## PROBLEM DESCRIPTION
Nothing but the lines from the one containing "[0:01.00-0:01.50]" through the last line of the data below should be returned, each exactly as it stands, pictures excluded.

## DATA PROVIDED
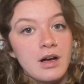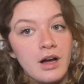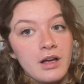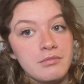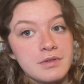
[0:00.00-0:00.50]

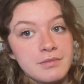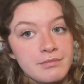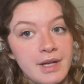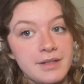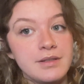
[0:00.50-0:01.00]
I was
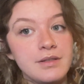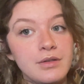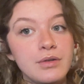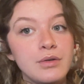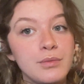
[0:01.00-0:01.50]
meant
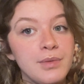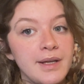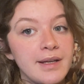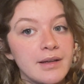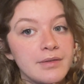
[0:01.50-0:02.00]
to
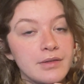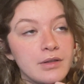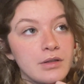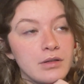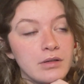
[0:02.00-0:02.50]
be
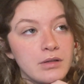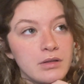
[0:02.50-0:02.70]
given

## REPLY
[0:01.00-0:01.50]
meant
[0:01.50-0:02.00]
to
[0:02.00-0:02.50]
be
[0:02.50-0:02.70]
given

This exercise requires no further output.